An influential monk in eastern Burma has rebuffed a request by the ruling junta to secure support for the pro-military winners of the elections from a victorious Karen party.
Burma’s religious affairs minister, Thura Myint Maung and information minister, Kyaw Hsan, had made the appeal directly to the abbot of the Taungale monastery in Karen state, according to lay followers of the monk.
On the cards was a possible collaboration between the Phalon-Sawaw Democratic Party (PSDP) and the Union Solidarity and Development Party (USDP), which won nearly 80 percent of seats.
Despite the significant clout of the USDP across Burma, it was the PSDP that emerged as a significant force in Karen state, which has been beset by conflict for more than six decades. The PSDP pledged to fight for ethnic and women’s rights, something that was conspicuously lacking in the USDP’s campaigning platform.

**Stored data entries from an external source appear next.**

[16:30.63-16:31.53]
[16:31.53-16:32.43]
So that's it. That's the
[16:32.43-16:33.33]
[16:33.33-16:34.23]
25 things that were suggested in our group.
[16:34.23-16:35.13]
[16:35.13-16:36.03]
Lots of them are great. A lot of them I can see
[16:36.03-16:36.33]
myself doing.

The Karen party had already rejected five approaches from the junta since the 7 November vote before the monk was brought into the picture. He is known to be close to the PSDP, and is a prominent figure in the Hpa-an area where the party is based.

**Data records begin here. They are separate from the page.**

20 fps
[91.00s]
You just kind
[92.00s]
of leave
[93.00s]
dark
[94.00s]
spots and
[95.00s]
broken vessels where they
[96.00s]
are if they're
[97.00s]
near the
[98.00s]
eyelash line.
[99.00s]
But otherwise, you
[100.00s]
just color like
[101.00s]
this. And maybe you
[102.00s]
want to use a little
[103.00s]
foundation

The request was however rejected, with sources close to the monk claiming he told the two ministers that he did not want to get involved in politics. Ironically, monks were listed among the groups of people in Burma – including prisoners and drug-users – banned from voting in the elections.
PSDP chairman Khin Maung Myint said the party won a landslide victory in the constituencies it ran in. “There were over 50,000 eligible voters but not everyone turned out, and we won over 20,000 votes,” he said.